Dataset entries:
-------------------------
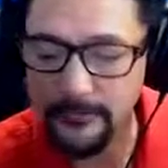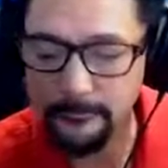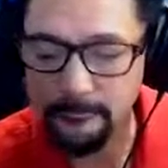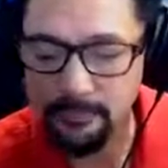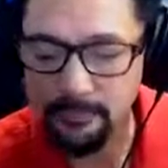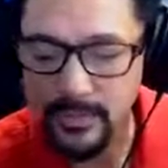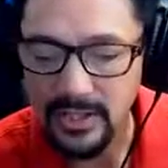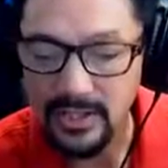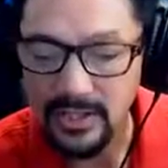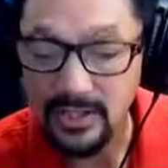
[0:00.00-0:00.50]

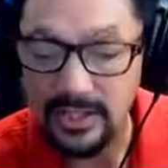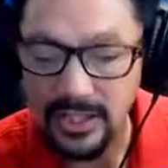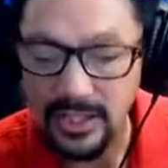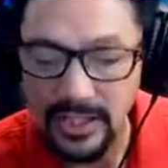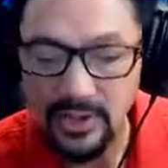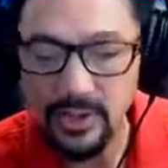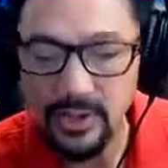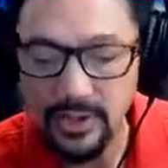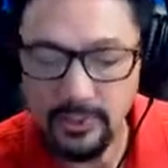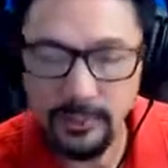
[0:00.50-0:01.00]
connection
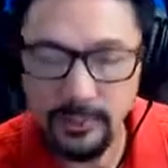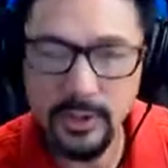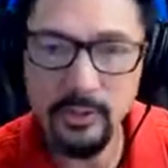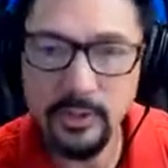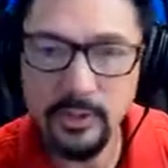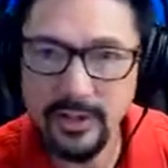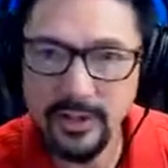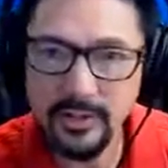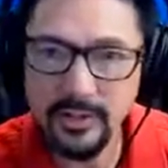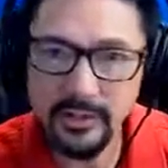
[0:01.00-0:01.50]
between
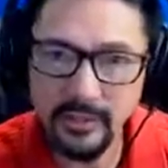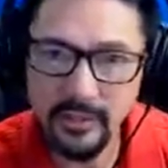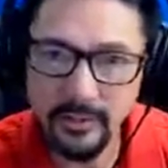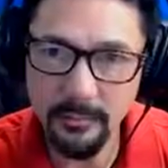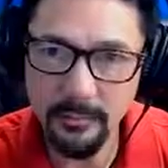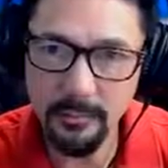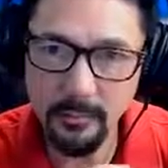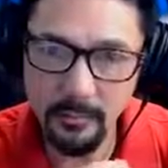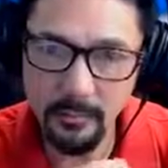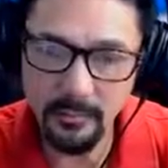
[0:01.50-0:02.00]
the
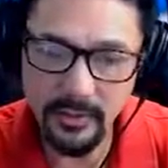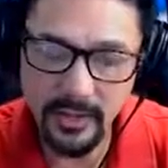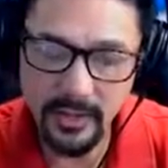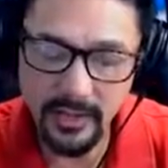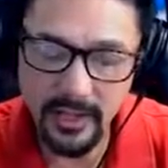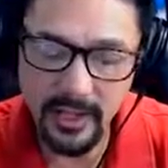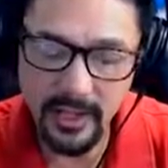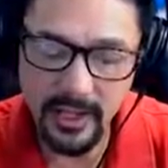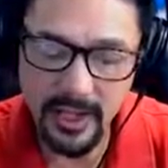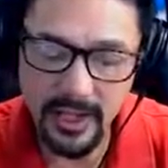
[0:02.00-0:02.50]

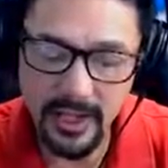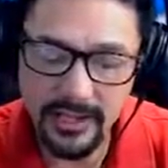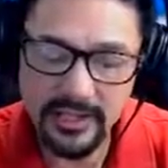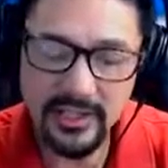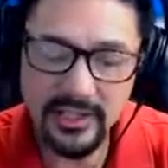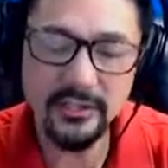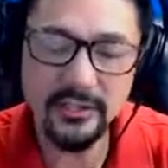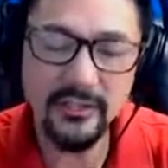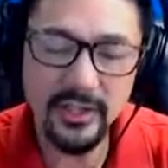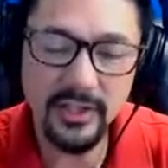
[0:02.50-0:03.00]

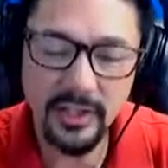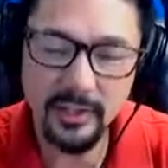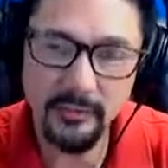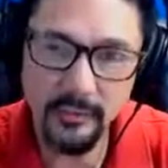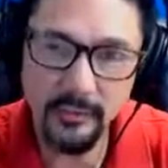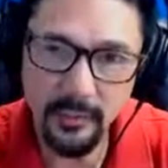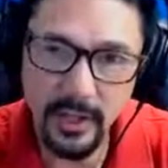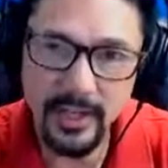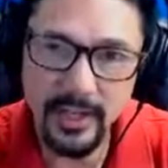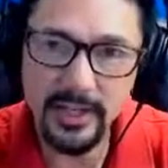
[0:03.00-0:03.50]
activity of
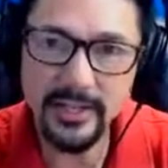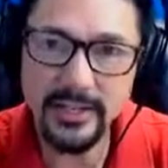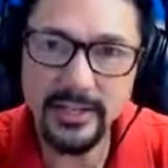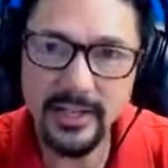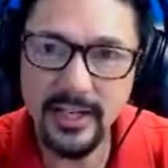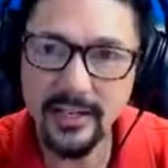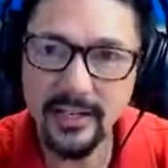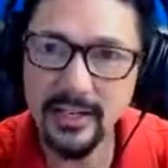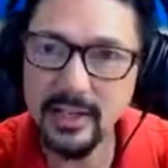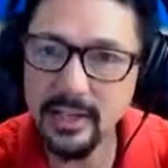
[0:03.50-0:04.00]
writing it down and
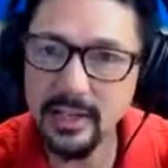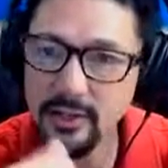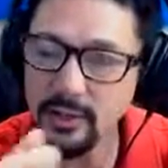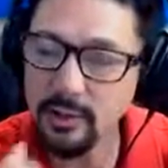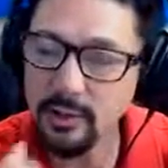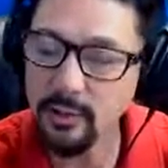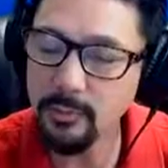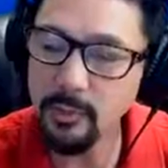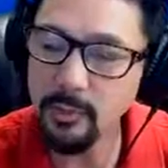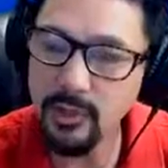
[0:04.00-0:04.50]
then to do it
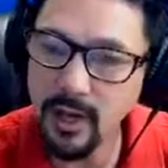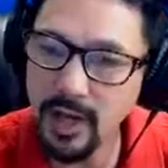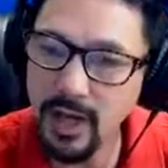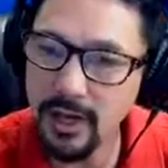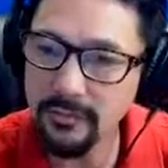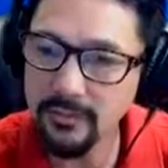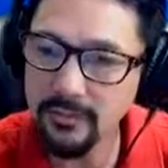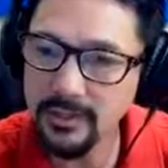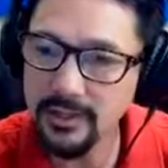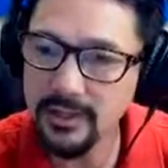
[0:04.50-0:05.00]
more
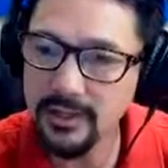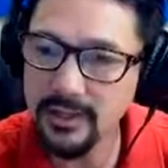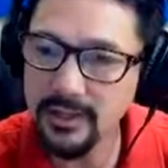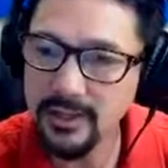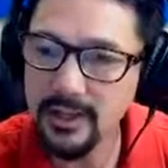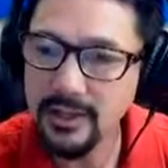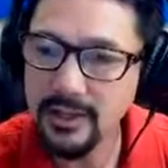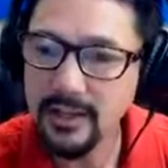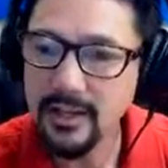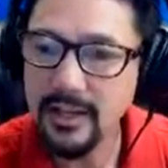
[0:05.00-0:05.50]
often,
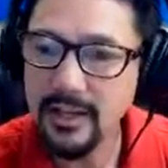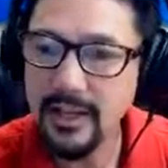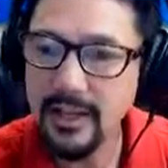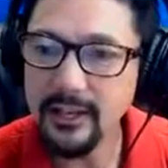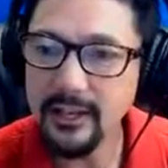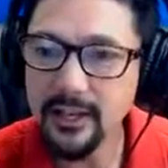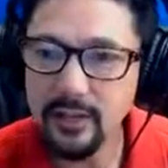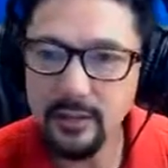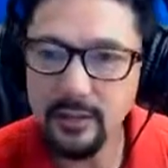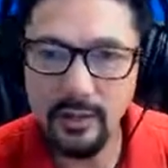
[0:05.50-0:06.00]
and
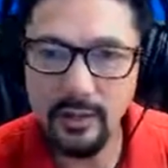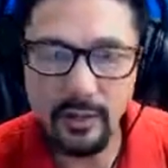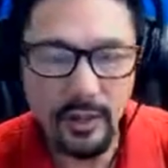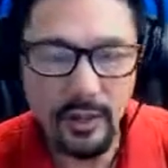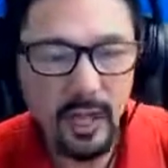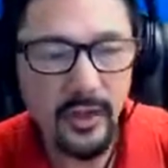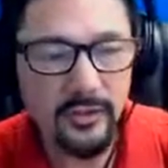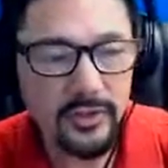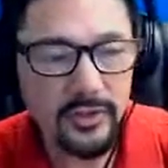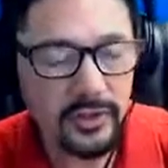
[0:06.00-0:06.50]
then
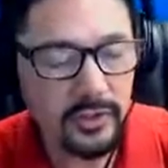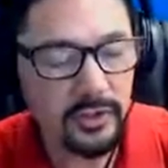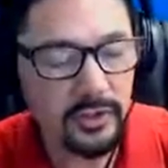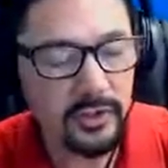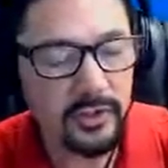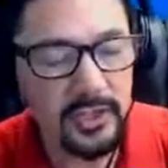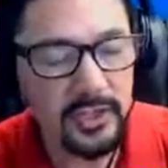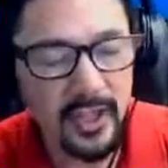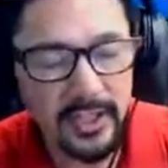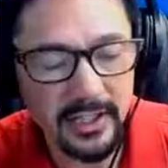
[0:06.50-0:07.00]
obviously you look
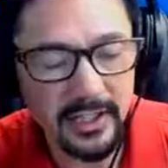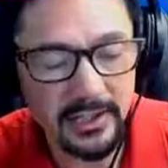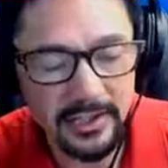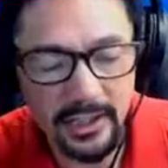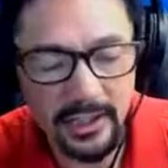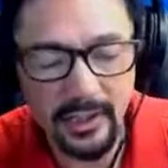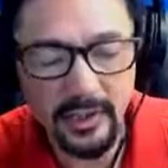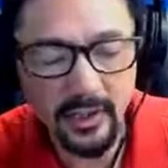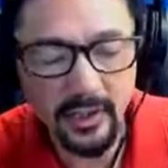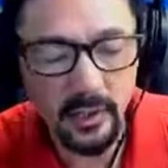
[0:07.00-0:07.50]
at it daily
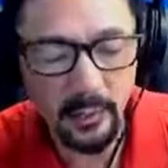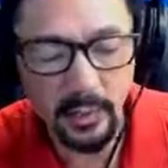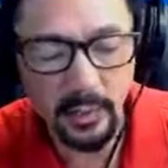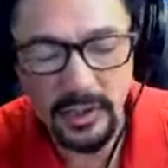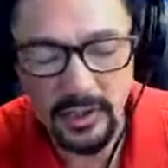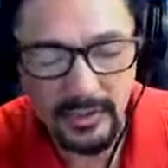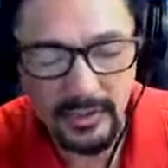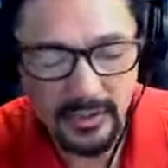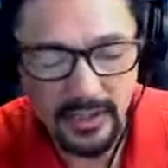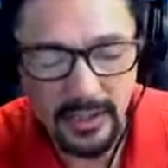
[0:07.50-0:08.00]
or
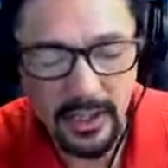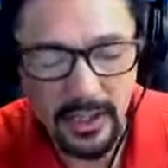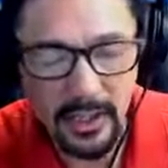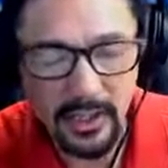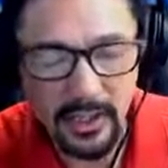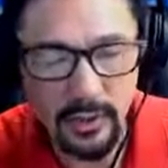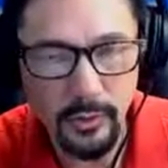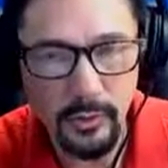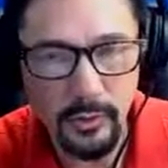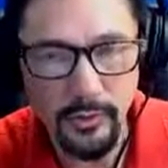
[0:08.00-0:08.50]
weekly and you
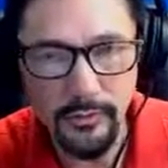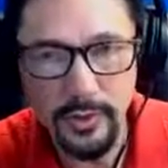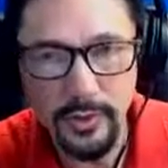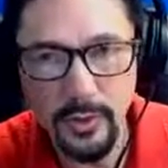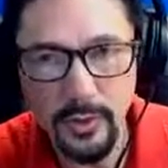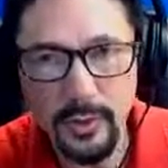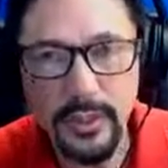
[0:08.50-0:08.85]
review it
-------------------------
=== TASK REQUIREMENTS ===
Exactly the lines from the one that contains "[0:02.50-0:03.00]" to the last line of the data, both included, should be set down, and no pictures should appear among them.

=== PROBLEM SOLUTION ===
[0:02.50-0:03.00]

[0:03.00-0:03.50]
activity of
[0:03.50-0:04.00]
writing it down and
[0:04.00-0:04.50]
then to do it
[0:04.50-0:05.00]
more
[0:05.00-0:05.50]
often,
[0:05.50-0:06.00]
and
[0:06.00-0:06.50]
then
[0:06.50-0:07.00]
obviously you look
[0:07.00-0:07.50]
at it daily
[0:07.50-0:08.00]
or
[0:08.00-0:08.50]
weekly and you
[0:08.50-0:08.85]
review it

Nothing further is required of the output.